> [What you are asked to do]: Output the entries below exactly as written, omitting pictures.
───── Data to use ─────
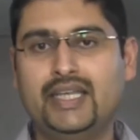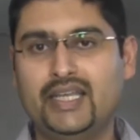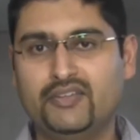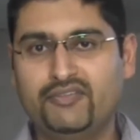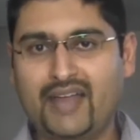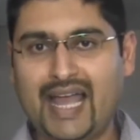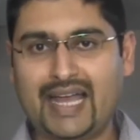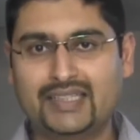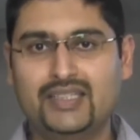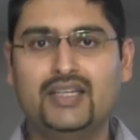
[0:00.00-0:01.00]
In
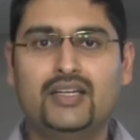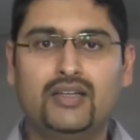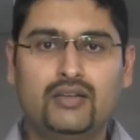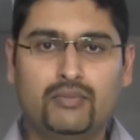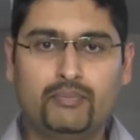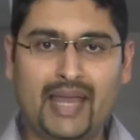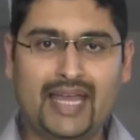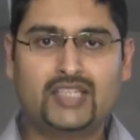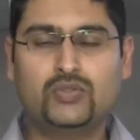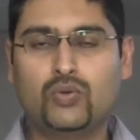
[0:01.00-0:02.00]
fact,
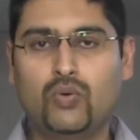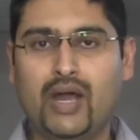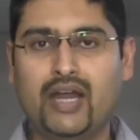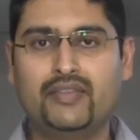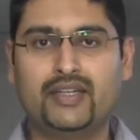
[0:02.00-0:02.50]
banks require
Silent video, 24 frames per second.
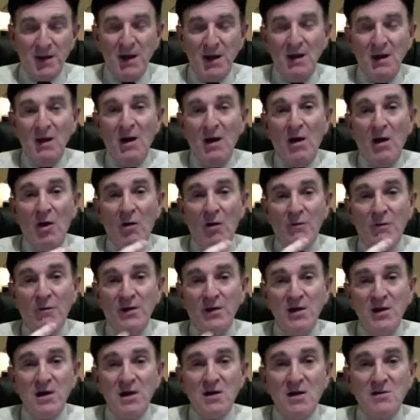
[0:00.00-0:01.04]
Over the
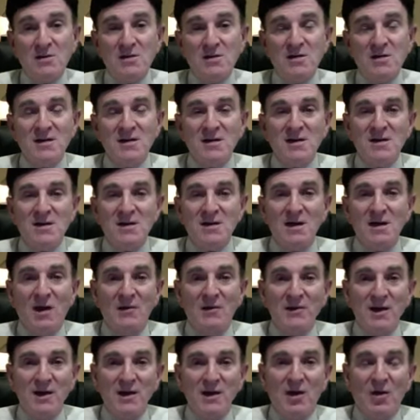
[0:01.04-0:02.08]
years,
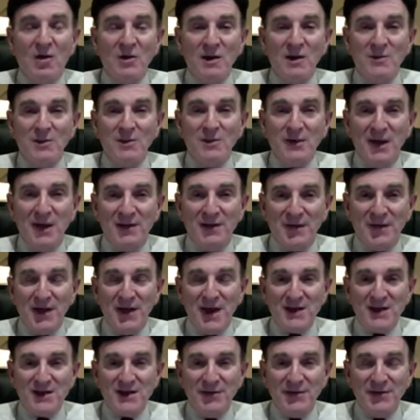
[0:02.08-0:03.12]
the whole implant
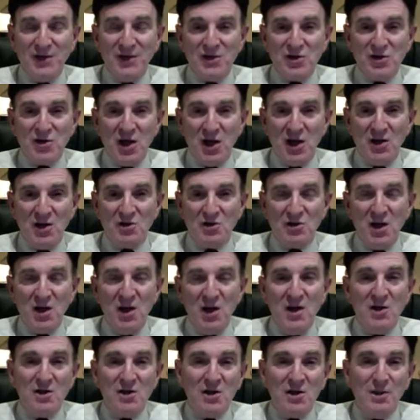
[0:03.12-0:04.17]
philosophy has changed
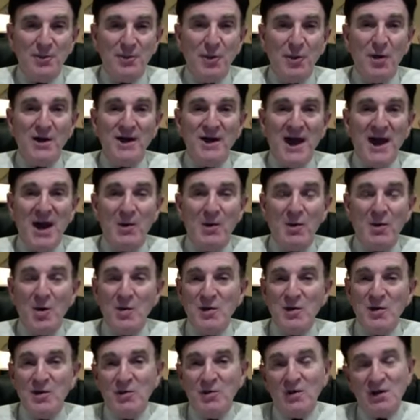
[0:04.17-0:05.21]
to the point now where we
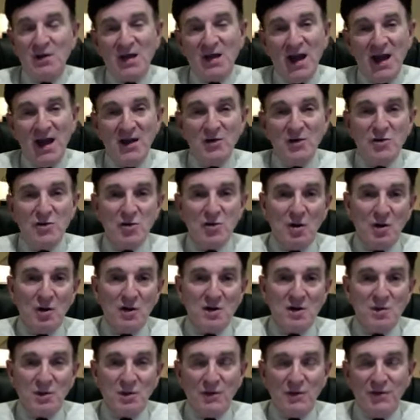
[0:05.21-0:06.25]
do entire jaws
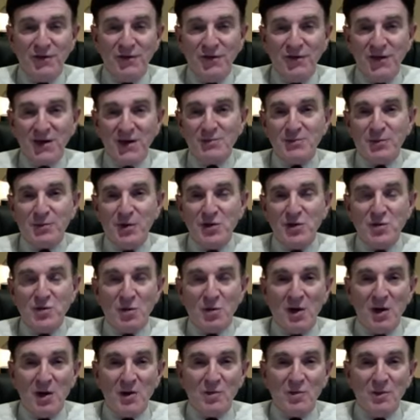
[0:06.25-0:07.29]
with fixed bridge
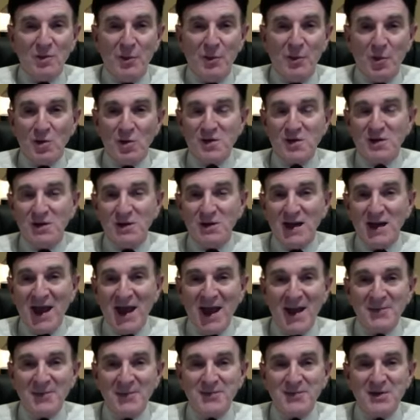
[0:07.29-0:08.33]
work, with porcelain
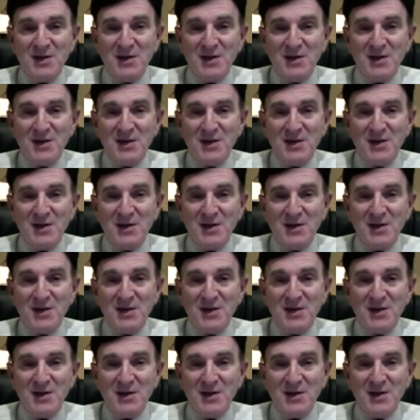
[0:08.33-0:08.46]
caps.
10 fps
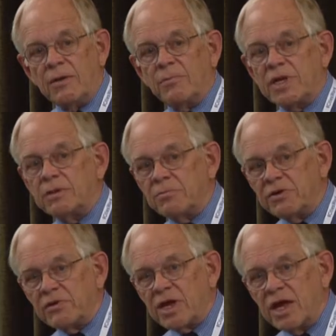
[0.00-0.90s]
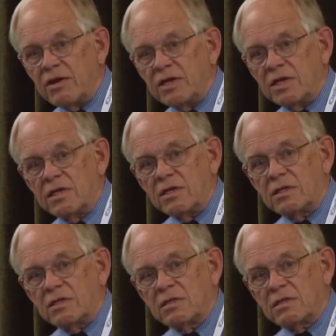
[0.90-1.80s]
But in Beaver County,
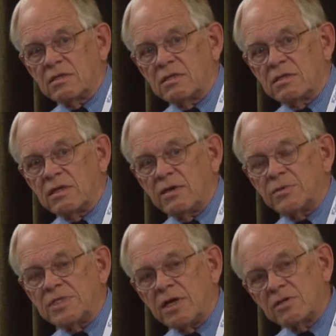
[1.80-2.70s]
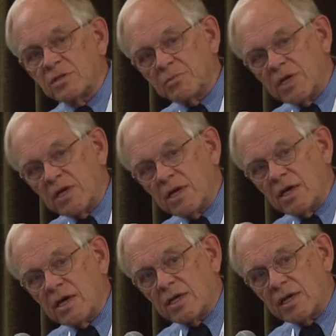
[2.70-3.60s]
it was held to be
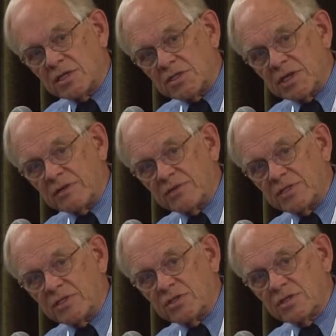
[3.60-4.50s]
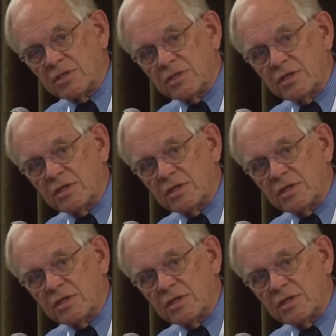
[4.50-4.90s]
a legislative decision.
─────
> [Answer to this task]:
[0:00.00-0:01.00]
In
[0:01.00-0:02.00]
fact,
[0:02.00-0:02.50]
banks require
Silent video, 24 frames per second.
[0:00.00-0:01.04]
Over the
[0:01.04-0:02.08]
years,
[0:02.08-0:03.12]
the whole implant
[0:03.12-0:04.17]
philosophy has changed
[0:04.17-0:05.21]
to the point now where we
[0:05.21-0:06.25]
do entire jaws
[0:06.25-0:07.29]
with fixed bridge
[0:07.29-0:08.33]
work, with porcelain
[0:08.33-0:08.46]
caps.
10 fps
[0.00-0.90s]
[0.90-1.80s]
But in Beaver County,
[1.80-2.70s]
[2.70-3.60s]
it was held to be
[3.60-4.50s]
[4.50-4.90s]
a legislative decision.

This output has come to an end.